Hotmail, the email client that everyone used is still under active development by Microsoft, in case you had forgotten all about it.
We tend to view it as slow, devoid of interesting features, and difficult to use here at TNWmicrosoft. However, if Microsoft’s claims hold up, it could be that we can no longer complain about lag inside of the mail application: the company claims that it has boosted Hotmail’s speed by a massive ten times (10x).
As Gmail grinds slower and slower with each 10,000 emails you keep in it, speed could become a real selling point between differing webmail clients. Microsoft has made the following changes to Hotmail that it says have led to the speed increases:
The new Hotmail is more app-like, because it now caches information after it’s downloaded. The message list is stored in the browser’s DOM, so when users need it, Hotmail doesn’t have to download it. Hotmail also caches the email that you’ve read, so it can re-open the message nearly instantly.
The analysis of Hotmail usage patterns showed that when customers sign in to their inbox, the first thing they’re likely to do is read the subject lines of new mail to decide which messages to open. In the new Hotmail, that time is used to download and cache the first few messages so they’re ready when you need them. That way, when you choose an email to open, you don’t have to wait for the download.

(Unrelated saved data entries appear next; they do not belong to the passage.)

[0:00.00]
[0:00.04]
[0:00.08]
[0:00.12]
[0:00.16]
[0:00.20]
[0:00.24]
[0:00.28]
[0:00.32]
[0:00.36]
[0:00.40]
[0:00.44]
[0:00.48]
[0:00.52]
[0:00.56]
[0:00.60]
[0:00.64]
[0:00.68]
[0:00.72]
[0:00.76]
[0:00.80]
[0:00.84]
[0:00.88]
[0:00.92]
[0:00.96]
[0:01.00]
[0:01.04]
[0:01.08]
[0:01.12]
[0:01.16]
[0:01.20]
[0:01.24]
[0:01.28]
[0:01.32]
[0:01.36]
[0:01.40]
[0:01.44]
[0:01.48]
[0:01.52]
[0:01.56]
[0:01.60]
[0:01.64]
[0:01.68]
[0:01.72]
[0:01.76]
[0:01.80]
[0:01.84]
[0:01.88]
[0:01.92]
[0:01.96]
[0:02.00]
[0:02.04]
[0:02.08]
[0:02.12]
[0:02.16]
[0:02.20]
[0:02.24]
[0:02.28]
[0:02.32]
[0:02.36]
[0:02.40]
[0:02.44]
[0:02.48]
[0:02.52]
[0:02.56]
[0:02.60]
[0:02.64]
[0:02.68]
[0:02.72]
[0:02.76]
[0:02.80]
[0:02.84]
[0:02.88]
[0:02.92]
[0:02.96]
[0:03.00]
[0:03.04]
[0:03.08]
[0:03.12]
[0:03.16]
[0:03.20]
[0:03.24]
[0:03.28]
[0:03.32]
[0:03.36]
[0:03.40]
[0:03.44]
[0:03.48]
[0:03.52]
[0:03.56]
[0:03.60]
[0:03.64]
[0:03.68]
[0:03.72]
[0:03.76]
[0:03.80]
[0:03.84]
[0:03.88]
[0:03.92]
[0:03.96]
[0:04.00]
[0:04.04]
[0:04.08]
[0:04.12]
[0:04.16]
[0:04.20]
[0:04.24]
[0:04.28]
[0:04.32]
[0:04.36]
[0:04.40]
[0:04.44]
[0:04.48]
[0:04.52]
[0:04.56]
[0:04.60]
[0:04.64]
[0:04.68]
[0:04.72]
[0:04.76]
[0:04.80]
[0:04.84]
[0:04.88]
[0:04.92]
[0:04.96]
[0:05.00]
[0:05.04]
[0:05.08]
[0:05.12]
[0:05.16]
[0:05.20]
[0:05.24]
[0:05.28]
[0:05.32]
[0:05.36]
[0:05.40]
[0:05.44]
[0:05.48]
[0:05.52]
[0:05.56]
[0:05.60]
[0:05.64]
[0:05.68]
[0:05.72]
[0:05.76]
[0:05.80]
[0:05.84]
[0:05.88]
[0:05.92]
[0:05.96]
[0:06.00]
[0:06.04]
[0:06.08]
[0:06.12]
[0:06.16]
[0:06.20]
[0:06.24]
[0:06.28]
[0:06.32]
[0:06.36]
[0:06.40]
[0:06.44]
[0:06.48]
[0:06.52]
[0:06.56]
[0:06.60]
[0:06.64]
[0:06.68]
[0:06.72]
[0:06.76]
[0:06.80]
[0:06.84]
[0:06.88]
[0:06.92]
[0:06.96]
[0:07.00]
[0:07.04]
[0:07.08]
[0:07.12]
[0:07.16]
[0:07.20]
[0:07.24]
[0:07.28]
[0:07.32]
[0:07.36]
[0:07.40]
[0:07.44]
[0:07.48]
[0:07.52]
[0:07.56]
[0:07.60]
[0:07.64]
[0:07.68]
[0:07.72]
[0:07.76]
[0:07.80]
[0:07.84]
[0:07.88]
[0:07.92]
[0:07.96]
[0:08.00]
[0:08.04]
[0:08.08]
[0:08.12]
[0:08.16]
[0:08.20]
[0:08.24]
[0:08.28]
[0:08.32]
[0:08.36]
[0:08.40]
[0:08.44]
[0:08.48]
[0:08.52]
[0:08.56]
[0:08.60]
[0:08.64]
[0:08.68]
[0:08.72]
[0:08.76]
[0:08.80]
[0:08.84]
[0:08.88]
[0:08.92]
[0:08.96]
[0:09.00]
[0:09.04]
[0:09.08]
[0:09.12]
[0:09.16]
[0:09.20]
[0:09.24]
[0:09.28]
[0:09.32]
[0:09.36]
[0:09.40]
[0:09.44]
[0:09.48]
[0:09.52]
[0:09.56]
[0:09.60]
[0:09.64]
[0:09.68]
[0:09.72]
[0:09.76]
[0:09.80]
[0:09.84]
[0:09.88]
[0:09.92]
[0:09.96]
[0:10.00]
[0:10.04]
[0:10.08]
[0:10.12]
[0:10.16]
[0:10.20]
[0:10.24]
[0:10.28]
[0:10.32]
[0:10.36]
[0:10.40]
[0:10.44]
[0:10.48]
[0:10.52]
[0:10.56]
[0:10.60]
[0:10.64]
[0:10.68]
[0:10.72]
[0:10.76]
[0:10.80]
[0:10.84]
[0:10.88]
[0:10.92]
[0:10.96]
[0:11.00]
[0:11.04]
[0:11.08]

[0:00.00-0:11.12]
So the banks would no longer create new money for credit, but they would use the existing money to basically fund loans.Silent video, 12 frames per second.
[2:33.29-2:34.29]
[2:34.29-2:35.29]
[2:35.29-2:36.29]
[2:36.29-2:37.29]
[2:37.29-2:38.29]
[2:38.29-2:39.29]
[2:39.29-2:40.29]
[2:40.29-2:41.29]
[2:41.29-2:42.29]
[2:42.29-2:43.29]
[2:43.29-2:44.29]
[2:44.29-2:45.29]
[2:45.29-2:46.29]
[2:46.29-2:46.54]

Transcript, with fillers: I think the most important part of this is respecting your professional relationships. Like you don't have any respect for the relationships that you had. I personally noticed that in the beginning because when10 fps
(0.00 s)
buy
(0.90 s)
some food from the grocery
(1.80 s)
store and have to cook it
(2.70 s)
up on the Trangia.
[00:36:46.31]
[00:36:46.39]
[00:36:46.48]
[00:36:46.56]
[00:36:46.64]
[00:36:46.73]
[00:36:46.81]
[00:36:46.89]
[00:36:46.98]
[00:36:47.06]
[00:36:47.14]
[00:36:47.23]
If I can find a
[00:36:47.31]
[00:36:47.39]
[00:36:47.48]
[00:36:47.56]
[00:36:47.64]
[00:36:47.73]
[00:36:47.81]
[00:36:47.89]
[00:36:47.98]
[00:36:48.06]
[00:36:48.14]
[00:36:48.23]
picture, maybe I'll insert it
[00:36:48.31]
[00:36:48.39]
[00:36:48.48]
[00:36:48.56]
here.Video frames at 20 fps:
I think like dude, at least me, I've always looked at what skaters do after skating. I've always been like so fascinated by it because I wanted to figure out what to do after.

The new Hotmail no longer waits for server responses for most operations before updating the UI. In the new Hotmail, when you delete a message, Hotmail updates the message list instantly, and you can resume working right away. In the background, Hotmail client code queues up all of your actions and calls the server to delete the email. So, the email still gets deleted, but without the wait.
And the results, again as reported by Microsoft, are as follows. To open a message used to take 3.3 seconds, and now takes 0.18 seconds. Deleting a message used to require 3.1 seconds, and now only requires 0.14. And the action of composing a new email (opening a new blank message) has declined from requiring 4.3 seconds to 0.2 seconds.
That sounded too good to be true, so we went into our test Hotmail accounts (using IE9 as always for testing Microsoft products) and executed the timed tests that Microsoft outlined above. While we never had results as good as Microsoft listed, we certainly found the new Hotmail to be much, much faster. The user interface still lacks, and the feature set feels weak, but no longer can we chide Hotmail for being horrifically slow. That is now Gmail’s bag to carry.
Oh, and this is out for everyone now. No need to wait. You can go test it now.